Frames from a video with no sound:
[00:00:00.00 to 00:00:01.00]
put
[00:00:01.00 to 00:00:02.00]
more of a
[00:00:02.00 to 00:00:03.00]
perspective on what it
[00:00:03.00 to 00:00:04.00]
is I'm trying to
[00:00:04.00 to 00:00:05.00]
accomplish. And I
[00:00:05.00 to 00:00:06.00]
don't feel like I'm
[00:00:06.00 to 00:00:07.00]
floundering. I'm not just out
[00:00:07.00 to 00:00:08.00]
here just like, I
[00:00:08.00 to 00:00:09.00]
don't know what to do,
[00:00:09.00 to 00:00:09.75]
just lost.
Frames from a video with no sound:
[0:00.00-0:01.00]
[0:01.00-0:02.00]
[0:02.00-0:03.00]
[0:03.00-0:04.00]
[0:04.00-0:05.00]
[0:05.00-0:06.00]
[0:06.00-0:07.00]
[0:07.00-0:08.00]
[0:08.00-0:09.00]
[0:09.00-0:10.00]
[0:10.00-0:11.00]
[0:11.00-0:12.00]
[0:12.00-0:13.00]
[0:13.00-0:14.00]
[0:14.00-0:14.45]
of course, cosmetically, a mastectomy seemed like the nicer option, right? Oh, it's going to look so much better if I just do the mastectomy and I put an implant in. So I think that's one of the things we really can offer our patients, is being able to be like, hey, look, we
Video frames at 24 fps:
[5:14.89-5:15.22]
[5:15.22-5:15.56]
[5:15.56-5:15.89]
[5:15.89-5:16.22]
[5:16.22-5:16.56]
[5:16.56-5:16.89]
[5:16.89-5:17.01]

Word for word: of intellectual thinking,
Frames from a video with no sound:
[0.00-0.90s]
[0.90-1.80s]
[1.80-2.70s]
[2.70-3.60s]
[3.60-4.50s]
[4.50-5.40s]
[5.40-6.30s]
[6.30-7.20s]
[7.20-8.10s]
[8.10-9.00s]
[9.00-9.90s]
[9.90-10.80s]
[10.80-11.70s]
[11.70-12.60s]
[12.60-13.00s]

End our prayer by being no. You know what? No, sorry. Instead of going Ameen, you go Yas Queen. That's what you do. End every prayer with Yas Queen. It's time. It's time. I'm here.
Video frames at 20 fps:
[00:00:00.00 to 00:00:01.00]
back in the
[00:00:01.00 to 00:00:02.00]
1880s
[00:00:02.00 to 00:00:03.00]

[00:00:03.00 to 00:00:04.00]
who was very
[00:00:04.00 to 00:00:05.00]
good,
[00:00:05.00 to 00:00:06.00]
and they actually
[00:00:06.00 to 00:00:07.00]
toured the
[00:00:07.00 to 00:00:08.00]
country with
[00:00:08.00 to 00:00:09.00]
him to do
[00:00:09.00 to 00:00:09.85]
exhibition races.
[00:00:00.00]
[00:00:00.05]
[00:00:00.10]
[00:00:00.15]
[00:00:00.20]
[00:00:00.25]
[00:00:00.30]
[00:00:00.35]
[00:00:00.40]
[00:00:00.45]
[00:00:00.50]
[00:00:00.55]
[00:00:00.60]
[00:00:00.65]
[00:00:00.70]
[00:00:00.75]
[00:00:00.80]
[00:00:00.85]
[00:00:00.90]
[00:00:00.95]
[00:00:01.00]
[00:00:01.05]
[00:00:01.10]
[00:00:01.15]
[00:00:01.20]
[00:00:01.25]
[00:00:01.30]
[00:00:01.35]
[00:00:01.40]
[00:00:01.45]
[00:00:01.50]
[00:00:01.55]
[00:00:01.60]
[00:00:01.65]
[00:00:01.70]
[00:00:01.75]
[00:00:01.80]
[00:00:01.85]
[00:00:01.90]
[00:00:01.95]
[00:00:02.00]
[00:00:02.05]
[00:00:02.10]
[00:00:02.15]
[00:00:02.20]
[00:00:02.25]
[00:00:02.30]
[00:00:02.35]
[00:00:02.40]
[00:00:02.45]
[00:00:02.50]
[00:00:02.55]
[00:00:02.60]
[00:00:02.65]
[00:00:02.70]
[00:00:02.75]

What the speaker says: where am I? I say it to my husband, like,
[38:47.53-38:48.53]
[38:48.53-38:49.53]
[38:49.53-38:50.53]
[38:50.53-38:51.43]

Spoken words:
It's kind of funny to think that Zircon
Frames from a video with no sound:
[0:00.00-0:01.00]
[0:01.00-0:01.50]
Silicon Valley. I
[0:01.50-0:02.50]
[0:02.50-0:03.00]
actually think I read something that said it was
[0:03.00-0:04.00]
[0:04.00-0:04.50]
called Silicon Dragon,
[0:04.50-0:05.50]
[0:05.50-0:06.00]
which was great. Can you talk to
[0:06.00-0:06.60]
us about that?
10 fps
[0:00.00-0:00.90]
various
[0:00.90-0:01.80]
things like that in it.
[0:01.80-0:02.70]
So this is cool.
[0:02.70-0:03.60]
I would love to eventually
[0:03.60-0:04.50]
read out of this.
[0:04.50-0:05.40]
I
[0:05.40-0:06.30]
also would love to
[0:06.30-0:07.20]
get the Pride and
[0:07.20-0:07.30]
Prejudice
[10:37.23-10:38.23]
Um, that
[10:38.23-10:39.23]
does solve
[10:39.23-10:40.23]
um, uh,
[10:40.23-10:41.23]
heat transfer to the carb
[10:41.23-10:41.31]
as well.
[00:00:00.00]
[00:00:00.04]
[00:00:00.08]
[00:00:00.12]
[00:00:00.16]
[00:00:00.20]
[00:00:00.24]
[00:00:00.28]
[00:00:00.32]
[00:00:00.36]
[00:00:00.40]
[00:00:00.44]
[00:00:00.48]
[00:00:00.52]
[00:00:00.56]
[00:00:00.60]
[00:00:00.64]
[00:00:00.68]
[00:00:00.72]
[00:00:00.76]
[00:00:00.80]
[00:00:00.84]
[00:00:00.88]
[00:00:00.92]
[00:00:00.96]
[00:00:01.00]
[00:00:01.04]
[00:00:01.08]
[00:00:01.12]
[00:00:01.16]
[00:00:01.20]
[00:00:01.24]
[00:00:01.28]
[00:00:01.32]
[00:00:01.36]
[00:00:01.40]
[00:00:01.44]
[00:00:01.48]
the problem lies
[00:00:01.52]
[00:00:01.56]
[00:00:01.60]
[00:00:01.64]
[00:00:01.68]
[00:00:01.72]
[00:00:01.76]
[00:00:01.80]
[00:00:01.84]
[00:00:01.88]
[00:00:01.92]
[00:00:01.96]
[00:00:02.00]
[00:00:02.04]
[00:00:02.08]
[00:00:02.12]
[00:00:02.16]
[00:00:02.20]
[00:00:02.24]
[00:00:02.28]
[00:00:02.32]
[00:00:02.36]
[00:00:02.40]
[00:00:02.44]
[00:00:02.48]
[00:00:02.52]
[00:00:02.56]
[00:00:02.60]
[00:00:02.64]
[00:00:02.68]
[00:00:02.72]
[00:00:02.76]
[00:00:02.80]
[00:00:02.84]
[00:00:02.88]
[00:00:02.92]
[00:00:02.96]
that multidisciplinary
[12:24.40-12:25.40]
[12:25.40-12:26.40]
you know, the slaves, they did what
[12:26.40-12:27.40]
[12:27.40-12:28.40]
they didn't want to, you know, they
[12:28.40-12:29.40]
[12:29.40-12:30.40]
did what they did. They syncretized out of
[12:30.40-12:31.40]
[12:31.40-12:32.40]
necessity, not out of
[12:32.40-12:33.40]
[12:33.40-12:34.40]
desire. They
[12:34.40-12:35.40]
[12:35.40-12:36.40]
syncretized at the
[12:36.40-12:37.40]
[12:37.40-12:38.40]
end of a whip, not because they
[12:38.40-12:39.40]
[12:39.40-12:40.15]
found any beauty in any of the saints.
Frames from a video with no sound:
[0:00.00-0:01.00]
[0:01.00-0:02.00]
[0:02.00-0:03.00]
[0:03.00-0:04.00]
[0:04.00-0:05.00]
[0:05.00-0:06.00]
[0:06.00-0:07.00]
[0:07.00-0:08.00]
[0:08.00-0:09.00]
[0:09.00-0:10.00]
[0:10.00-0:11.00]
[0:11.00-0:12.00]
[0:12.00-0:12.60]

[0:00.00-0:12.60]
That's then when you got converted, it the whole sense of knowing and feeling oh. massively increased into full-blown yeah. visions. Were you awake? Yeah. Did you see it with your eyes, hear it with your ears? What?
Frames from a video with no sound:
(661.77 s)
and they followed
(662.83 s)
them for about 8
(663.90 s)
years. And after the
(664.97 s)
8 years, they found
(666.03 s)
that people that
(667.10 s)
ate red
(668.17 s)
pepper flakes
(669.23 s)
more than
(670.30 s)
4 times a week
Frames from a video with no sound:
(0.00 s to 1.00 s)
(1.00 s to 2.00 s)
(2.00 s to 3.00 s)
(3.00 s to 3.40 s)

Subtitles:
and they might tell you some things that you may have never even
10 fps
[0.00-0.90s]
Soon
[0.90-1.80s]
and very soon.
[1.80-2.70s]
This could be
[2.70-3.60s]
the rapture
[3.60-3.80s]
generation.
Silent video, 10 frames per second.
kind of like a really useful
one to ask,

● ● ● ● ● ● ●

▸ **Task description**:
Copy verbatim, from the listing above, each line from the one containing "[00:00:00.24]" down to the one containing "[00:00:02.04]", inclusive.

▸ **Exercise solution**:
[00:00:00.24]
[00:00:00.28]
[00:00:00.32]
[00:00:00.36]
[00:00:00.40]
[00:00:00.44]
[00:00:00.48]
[00:00:00.52]
[00:00:00.56]
[00:00:00.60]
[00:00:00.64]
[00:00:00.68]
[00:00:00.72]
[00:00:00.76]
[00:00:00.80]
[00:00:00.84]
[00:00:00.88]
[00:00:00.92]
[00:00:00.96]
[00:00:01.00]
[00:00:01.04]
[00:00:01.08]
[00:00:01.12]
[00:00:01.16]
[00:00:01.20]
[00:00:01.24]
[00:00:01.28]
[00:00:01.32]
[00:00:01.36]
[00:00:01.40]
[00:00:01.44]
[00:00:01.48]
the problem lies
[00:00:01.52]
[00:00:01.56]
[00:00:01.60]
[00:00:01.64]
[00:00:01.68]
[00:00:01.72]
[00:00:01.76]
[00:00:01.80]
[00:00:01.84]
[00:00:01.88]
[00:00:01.92]
[00:00:01.96]
[00:00:02.00]
[00:00:02.04]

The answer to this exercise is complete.